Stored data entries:
%%

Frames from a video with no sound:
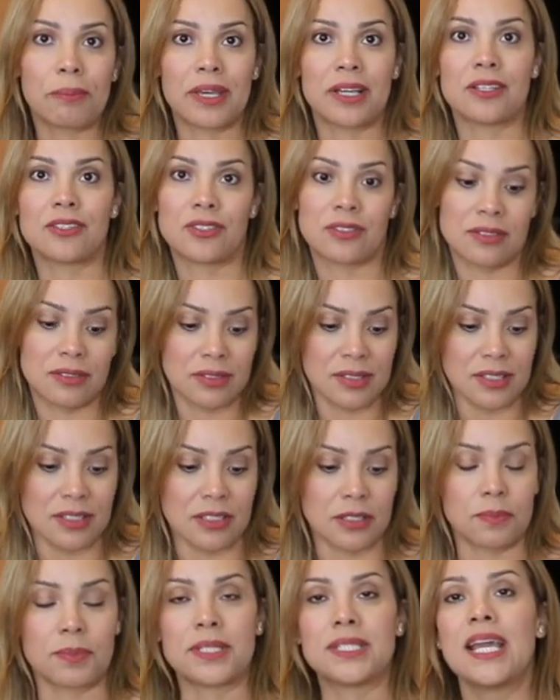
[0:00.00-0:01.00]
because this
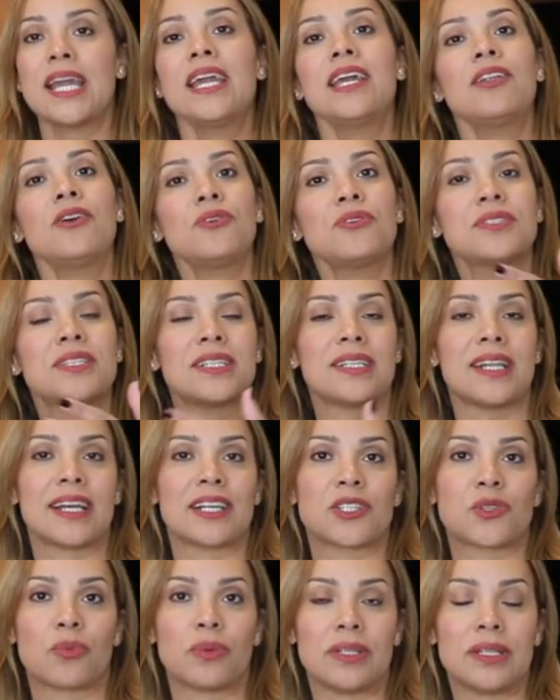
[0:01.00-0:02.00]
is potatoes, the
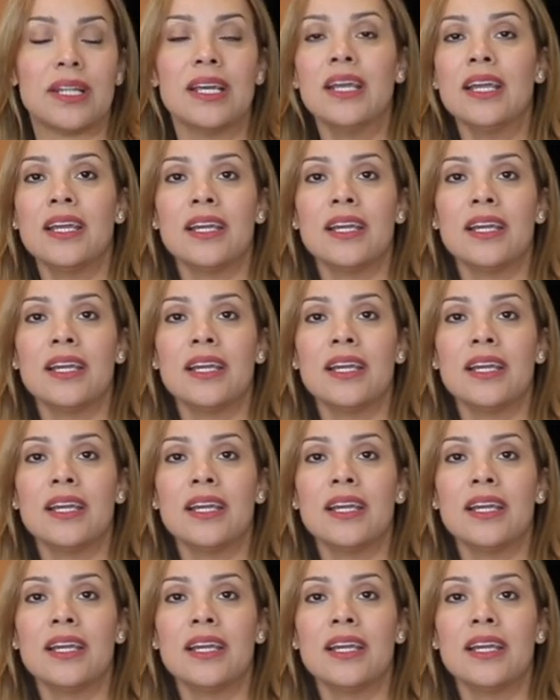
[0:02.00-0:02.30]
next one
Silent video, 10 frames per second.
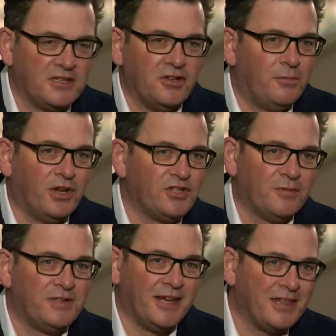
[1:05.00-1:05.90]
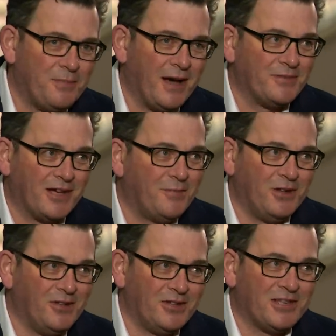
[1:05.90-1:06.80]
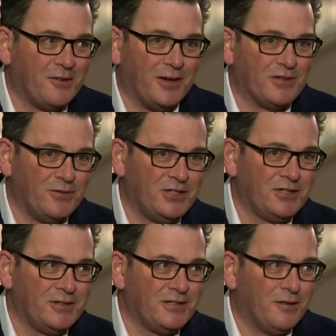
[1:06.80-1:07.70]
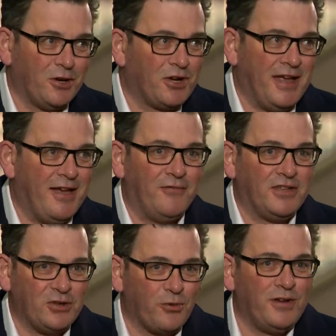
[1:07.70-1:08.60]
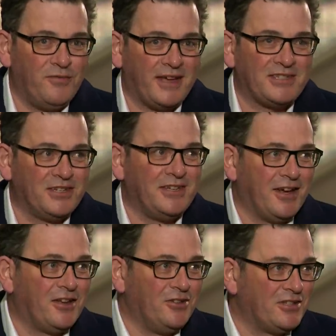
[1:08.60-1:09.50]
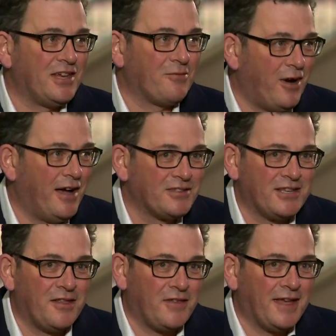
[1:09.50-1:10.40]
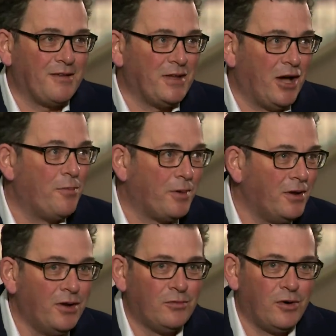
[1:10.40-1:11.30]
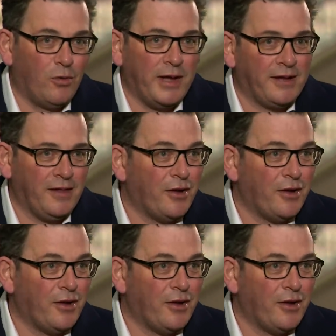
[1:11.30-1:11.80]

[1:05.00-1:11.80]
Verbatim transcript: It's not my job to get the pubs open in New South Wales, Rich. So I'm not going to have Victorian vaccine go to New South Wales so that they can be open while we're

%%

Prompt:
The response must repeat all the lines above exactly and include no pictures.

Finished exercise:
Frames from a video with no sound:
[0:00.00-0:01.00]
because this
[0:01.00-0:02.00]
is potatoes, the
[0:02.00-0:02.30]
next one
Silent video, 10 frames per second.
[1:05.00-1:05.90]
[1:05.90-1:06.80]
[1:06.80-1:07.70]
[1:07.70-1:08.60]
[1:08.60-1:09.50]
[1:09.50-1:10.40]
[1:10.40-1:11.30]
[1:11.30-1:11.80]

[1:05.00-1:11.80]
Verbatim transcript: It's not my job to get the pubs open in New South Wales, Rich. So I'm not going to have Victorian vaccine go to New South Wales so that they can be open while we're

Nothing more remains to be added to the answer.